This is the time of year when a lot of people are putting money into their IRAs to get a deduction for last year or changing their 401(k) contribution rates. While there are a lot of tax advantages to using an IRA, as soon as you write that check to the IRA custodian, you will not be seeing that money again until you retire. It is not going to help you put food on the table today. If you need to access that money in an emergency, you will be forced to pay the taxes that are due as well as a 10% penalty.
One of the most powerful features of a permanent life insurance product used as a retirement planning tool is the ability to take loans from the insurance company that are secured by the cash value of your life insurance policy. This provides you with a tax-free loan that you can use to meet your day to day purchasing needs.

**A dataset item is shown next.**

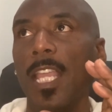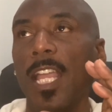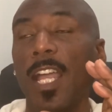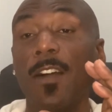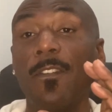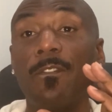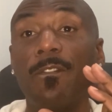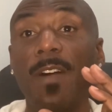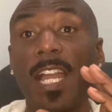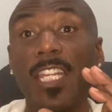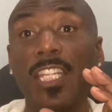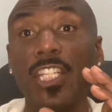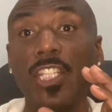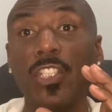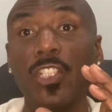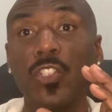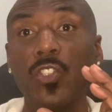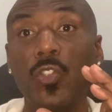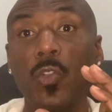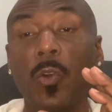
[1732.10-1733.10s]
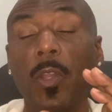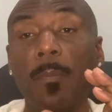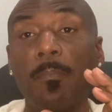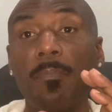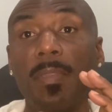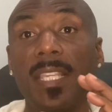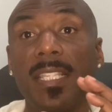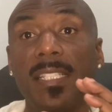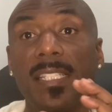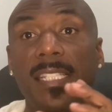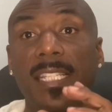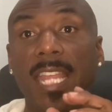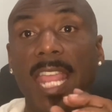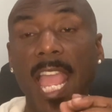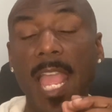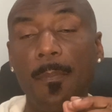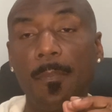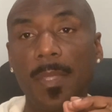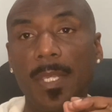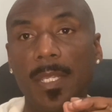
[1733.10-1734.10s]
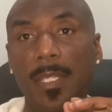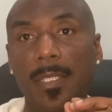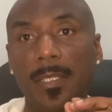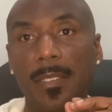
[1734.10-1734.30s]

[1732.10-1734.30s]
of finding joy, peace, and happiness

Think about the thousands of dollars that most of us spend on loans for our cars, houses, boats, college education expenses, weddings and vacations.
When you set up a permanent insurance policy, you have a retirement savings plan that should be earning an approximately 7% to 8% annual rate of return from now until you retire. But unlike an IRA or a 401(k), you can access these funds at any time. This is literally putting your money to work in two places at one time. When you take a loan for $25,000, for example, to purchase a new car, you can pay your policy back just as though you were paying back a bank loan. In 5 years your car loan will be paid off just as if you had a traditional loan. The difference is, your retirement fund had earned interest on the ENTIRE balance the whole time.
This is an extremely powerful concept. I know people that have had to tap into their IRAs and 401k plans after they lost a job. Its bad enough that they lost a great deal of their savings to pay the income taxes, but the 10% early withdrawal penalty is like kicking you when you are already down. Do yourself a favor. Put your money into a powerful growth vehicle that will provide the retirement income you need and be there when you need it tomorrow.